Tyler's hands trembled. A thousand small resistances rose like brittle alarm bells in his body—fear, disbelief, the urge to run. He wanted to step back, to find the city's indifferent neon and climb into a life that was only hard and not undone by bargains he could not fathom. But the city had already broken something inside him, and the thought of going back to his mother with paperwork and a week of delay felt like dragging her to a slow, nameless funeral.
He found his voice again, quieter, a man speaking to the world through the cracks of his own sorrow. "What would you give me?" he asked, though he was already half-afraid of the answer.
The man laid the parchment on the cold stone before him, and as he did the candlelight seemed to gather, focusing like a lens on the paper's ink. The script glimmered faintly—letters that were almost legible, almost promise.
"You may ask for the power to see and move the minds of others," the man said, the words a bluntness that made Tyler flinch. "And for the speed of skill to fill the hollow of your life. Two gifts. Five centuries"
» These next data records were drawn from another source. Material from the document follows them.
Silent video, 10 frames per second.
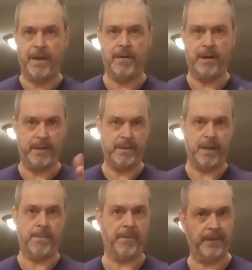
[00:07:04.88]
or any
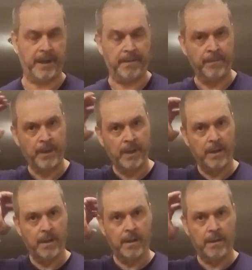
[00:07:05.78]
type of fight.
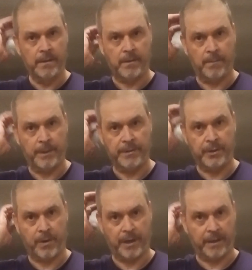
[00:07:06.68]
So Bill
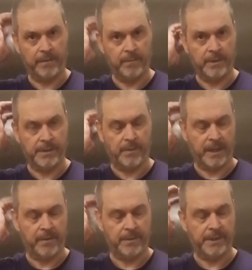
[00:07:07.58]
Jordan was the
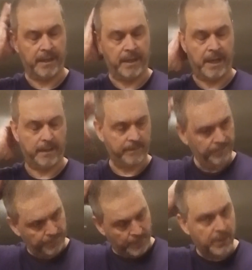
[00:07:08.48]
one who said that.
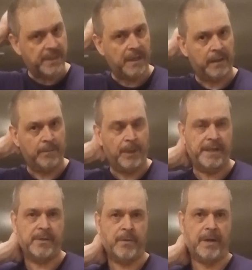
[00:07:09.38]
No second
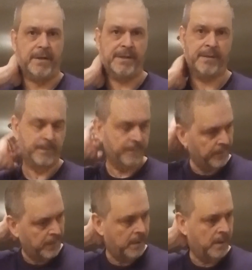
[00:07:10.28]
place winners.
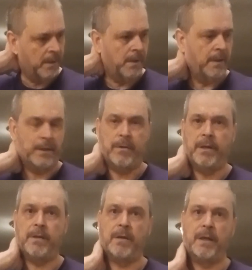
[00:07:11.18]
You're
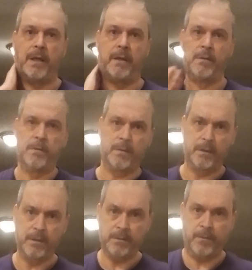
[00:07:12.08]
either going to
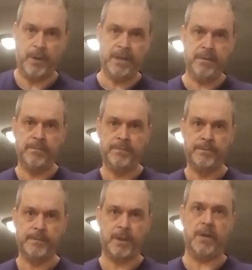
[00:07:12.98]
win
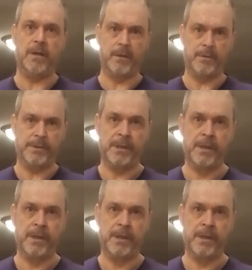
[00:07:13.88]
or you're going to lose.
The cathedral held its breath.
Tyler's heart hammered so loud that he could feel the rhythm in the soles of his feet. The world had shifted under him. He felt the impossible hinge opening. He thought of his father, of the forms and the officer's offer, of the attendant's petty appetite for a bribe, and something inside him—small, precise, and furious—woke like an engine coughing to life.
He did not answer. He could not yet. But something in the inner fold of his chest tightened into a promise he had not known he could make.
A faint smile ghosted across the man's lips—an expression not unkind but not friendly either. "Decide, child," he said. "The night is patient."